▶ PROBLEM DESCRIPTION:
Write out all of the entries below word for word.

__________________________________________________

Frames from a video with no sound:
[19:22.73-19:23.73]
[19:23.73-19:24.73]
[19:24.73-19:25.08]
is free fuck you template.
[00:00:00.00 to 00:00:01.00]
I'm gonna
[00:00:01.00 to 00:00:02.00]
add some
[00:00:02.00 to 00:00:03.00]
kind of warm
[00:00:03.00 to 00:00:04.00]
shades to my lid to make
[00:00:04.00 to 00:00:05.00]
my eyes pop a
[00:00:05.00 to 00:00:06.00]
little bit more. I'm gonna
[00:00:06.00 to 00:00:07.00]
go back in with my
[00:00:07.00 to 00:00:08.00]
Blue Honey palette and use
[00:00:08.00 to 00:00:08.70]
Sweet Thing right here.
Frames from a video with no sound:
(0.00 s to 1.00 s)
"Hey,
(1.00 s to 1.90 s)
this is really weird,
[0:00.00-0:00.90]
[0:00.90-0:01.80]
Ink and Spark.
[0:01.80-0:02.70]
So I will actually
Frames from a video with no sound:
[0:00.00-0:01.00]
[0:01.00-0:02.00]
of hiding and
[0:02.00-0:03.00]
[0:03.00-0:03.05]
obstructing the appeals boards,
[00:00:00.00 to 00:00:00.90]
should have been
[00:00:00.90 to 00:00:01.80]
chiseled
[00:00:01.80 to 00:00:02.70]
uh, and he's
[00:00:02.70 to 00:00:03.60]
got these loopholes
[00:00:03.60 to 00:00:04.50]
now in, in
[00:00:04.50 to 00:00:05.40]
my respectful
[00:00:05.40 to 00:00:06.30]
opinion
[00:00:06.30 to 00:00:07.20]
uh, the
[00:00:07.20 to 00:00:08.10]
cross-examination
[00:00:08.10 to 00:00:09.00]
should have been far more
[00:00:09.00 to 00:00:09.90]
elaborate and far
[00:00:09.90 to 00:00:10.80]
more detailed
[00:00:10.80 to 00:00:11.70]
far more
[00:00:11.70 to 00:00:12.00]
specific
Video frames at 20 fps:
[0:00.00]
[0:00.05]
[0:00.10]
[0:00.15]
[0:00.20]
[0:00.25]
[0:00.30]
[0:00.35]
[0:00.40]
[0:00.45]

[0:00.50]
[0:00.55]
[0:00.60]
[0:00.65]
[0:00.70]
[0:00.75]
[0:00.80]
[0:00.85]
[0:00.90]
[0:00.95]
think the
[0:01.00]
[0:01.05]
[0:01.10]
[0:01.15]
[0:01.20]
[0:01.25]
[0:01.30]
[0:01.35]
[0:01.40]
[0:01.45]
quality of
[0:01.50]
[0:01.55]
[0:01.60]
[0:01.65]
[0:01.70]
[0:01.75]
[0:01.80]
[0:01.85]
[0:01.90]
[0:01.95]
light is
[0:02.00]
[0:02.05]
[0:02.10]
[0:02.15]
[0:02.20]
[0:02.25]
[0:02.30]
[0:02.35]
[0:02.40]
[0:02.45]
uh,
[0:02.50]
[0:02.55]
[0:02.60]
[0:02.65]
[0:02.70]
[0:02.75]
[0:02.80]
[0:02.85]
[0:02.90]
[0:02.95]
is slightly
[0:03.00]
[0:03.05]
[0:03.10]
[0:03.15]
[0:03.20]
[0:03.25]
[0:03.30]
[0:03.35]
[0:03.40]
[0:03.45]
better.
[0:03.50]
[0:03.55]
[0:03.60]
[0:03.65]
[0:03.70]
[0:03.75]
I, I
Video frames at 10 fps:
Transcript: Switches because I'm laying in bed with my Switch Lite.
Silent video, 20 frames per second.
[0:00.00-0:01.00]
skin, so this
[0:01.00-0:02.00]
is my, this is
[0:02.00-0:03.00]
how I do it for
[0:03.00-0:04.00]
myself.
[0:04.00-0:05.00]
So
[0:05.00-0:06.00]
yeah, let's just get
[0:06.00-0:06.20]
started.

__________________________________________________

▶ TASK ANSWER:
Frames from a video with no sound:
[19:22.73-19:23.73]
[19:23.73-19:24.73]
[19:24.73-19:25.08]
is free fuck you template.
[00:00:00.00 to 00:00:01.00]
I'm gonna
[00:00:01.00 to 00:00:02.00]
add some
[00:00:02.00 to 00:00:03.00]
kind of warm
[00:00:03.00 to 00:00:04.00]
shades to my lid to make
[00:00:04.00 to 00:00:05.00]
my eyes pop a
[00:00:05.00 to 00:00:06.00]
little bit more. I'm gonna
[00:00:06.00 to 00:00:07.00]
go back in with my
[00:00:07.00 to 00:00:08.00]
Blue Honey palette and use
[00:00:08.00 to 00:00:08.70]
Sweet Thing right here.
Frames from a video with no sound:
(0.00 s to 1.00 s)
"Hey,
(1.00 s to 1.90 s)
this is really weird,
[0:00.00-0:00.90]
[0:00.90-0:01.80]
Ink and Spark.
[0:01.80-0:02.70]
So I will actually
Frames from a video with no sound:
[0:00.00-0:01.00]
[0:01.00-0:02.00]
of hiding and
[0:02.00-0:03.00]
[0:03.00-0:03.05]
obstructing the appeals boards,
[00:00:00.00 to 00:00:00.90]
should have been
[00:00:00.90 to 00:00:01.80]
chiseled
[00:00:01.80 to 00:00:02.70]
uh, and he's
[00:00:02.70 to 00:00:03.60]
got these loopholes
[00:00:03.60 to 00:00:04.50]
now in, in
[00:00:04.50 to 00:00:05.40]
my respectful
[00:00:05.40 to 00:00:06.30]
opinion
[00:00:06.30 to 00:00:07.20]
uh, the
[00:00:07.20 to 00:00:08.10]
cross-examination
[00:00:08.10 to 00:00:09.00]
should have been far more
[00:00:09.00 to 00:00:09.90]
elaborate and far
[00:00:09.90 to 00:00:10.80]
more detailed
[00:00:10.80 to 00:00:11.70]
far more
[00:00:11.70 to 00:00:12.00]
specific
Video frames at 20 fps:
[0:00.00]
[0:00.05]
[0:00.10]
[0:00.15]
[0:00.20]
[0:00.25]
[0:00.30]
[0:00.35]
[0:00.40]
[0:00.45]

[0:00.50]
[0:00.55]
[0:00.60]
[0:00.65]
[0:00.70]
[0:00.75]
[0:00.80]
[0:00.85]
[0:00.90]
[0:00.95]
think the
[0:01.00]
[0:01.05]
[0:01.10]
[0:01.15]
[0:01.20]
[0:01.25]
[0:01.30]
[0:01.35]
[0:01.40]
[0:01.45]
quality of
[0:01.50]
[0:01.55]
[0:01.60]
[0:01.65]
[0:01.70]
[0:01.75]
[0:01.80]
[0:01.85]
[0:01.90]
[0:01.95]
light is
[0:02.00]
[0:02.05]
[0:02.10]
[0:02.15]
[0:02.20]
[0:02.25]
[0:02.30]
[0:02.35]
[0:02.40]
[0:02.45]
uh,
[0:02.50]
[0:02.55]
[0:02.60]
[0:02.65]
[0:02.70]
[0:02.75]
[0:02.80]
[0:02.85]
[0:02.90]
[0:02.95]
is slightly
[0:03.00]
[0:03.05]
[0:03.10]
[0:03.15]
[0:03.20]
[0:03.25]
[0:03.30]
[0:03.35]
[0:03.40]
[0:03.45]
better.
[0:03.50]
[0:03.55]
[0:03.60]
[0:03.65]
[0:03.70]
[0:03.75]
I, I
Video frames at 10 fps:
Transcript: Switches because I'm laying in bed with my Switch Lite.
Silent video, 20 frames per second.
[0:00.00-0:01.00]
skin, so this
[0:01.00-0:02.00]
is my, this is
[0:02.00-0:03.00]
how I do it for
[0:03.00-0:04.00]
myself.
[0:04.00-0:05.00]
So
[0:05.00-0:06.00]
yeah, let's just get
[0:06.00-0:06.20]
started.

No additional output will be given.